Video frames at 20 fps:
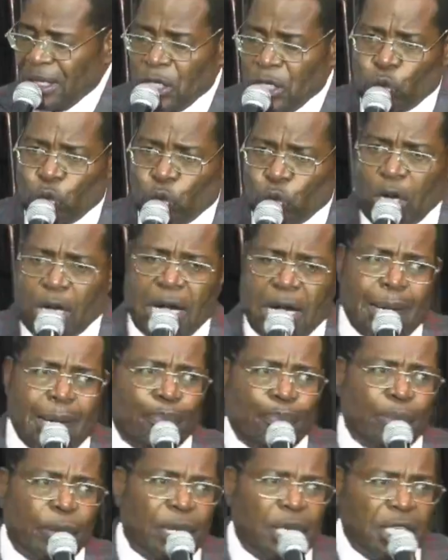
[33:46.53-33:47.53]
to
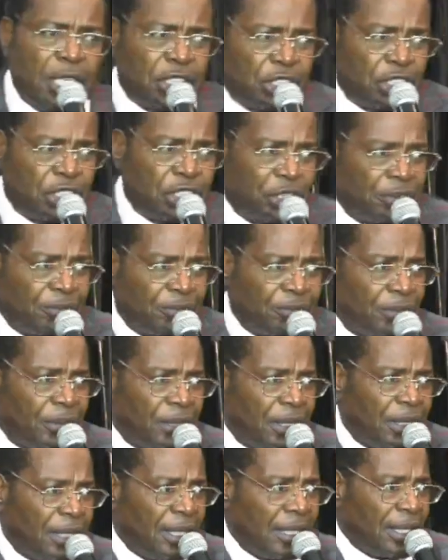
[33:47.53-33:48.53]
accomplish
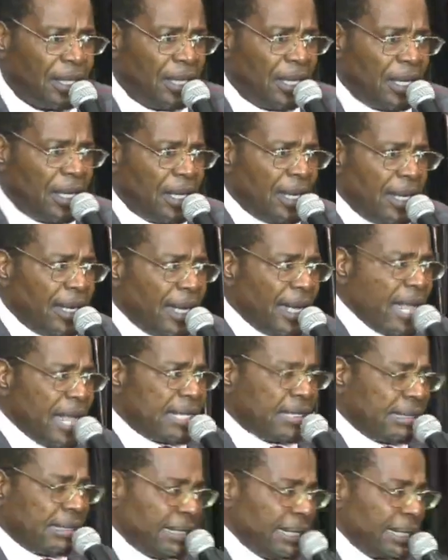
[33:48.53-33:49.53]
a
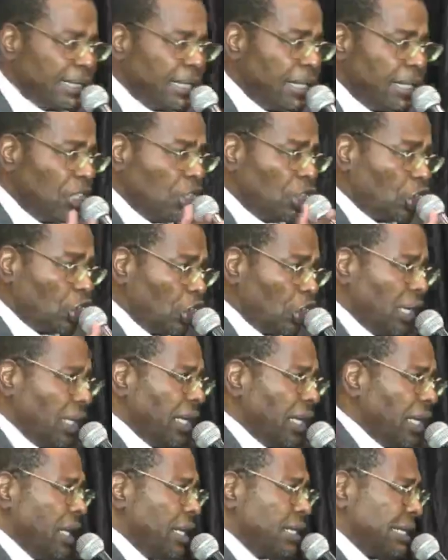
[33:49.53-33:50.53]
certain
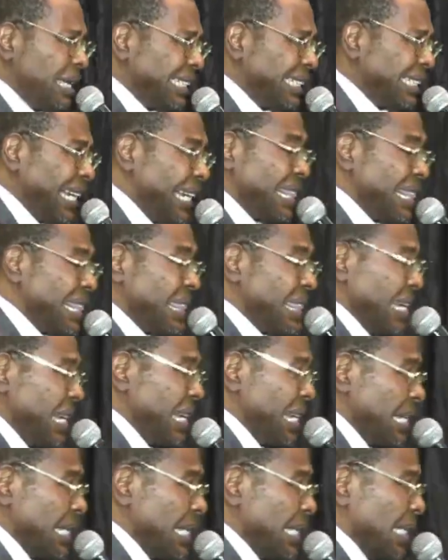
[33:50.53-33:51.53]
journey, certain
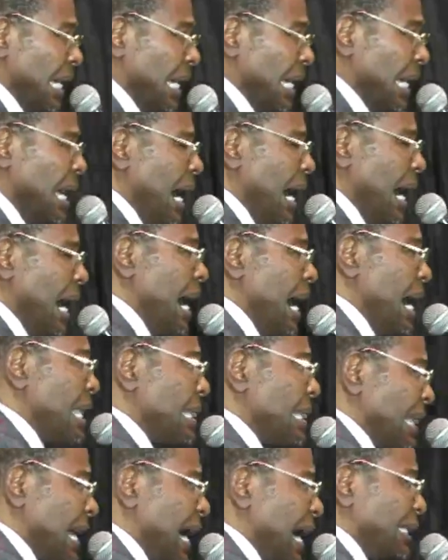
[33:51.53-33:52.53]
things uh,
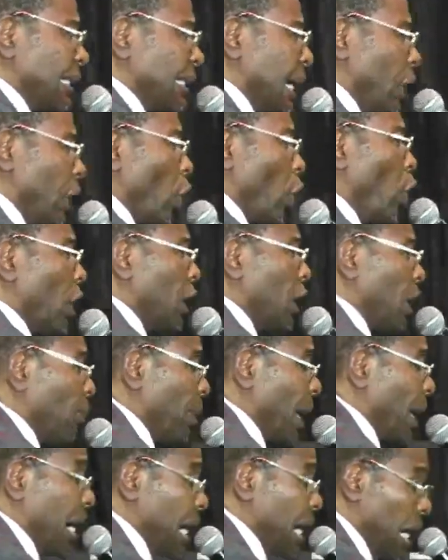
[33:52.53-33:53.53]
that can only
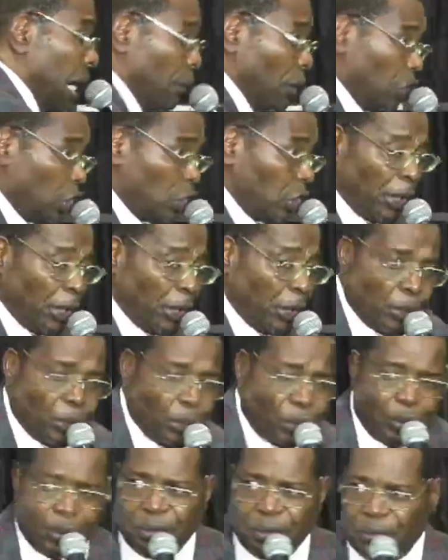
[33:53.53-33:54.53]
be accomplished by you.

● Work task: Output exactly the lines from the one that has "[33:50.53-33:51.53]" through the end of the data. Do not include pictures.

● Response area:
[33:50.53-33:51.53]
journey, certain
[33:51.53-33:52.53]
things uh,
[33:52.53-33:53.53]
that can only
[33:53.53-33:54.53]
be accomplished by you.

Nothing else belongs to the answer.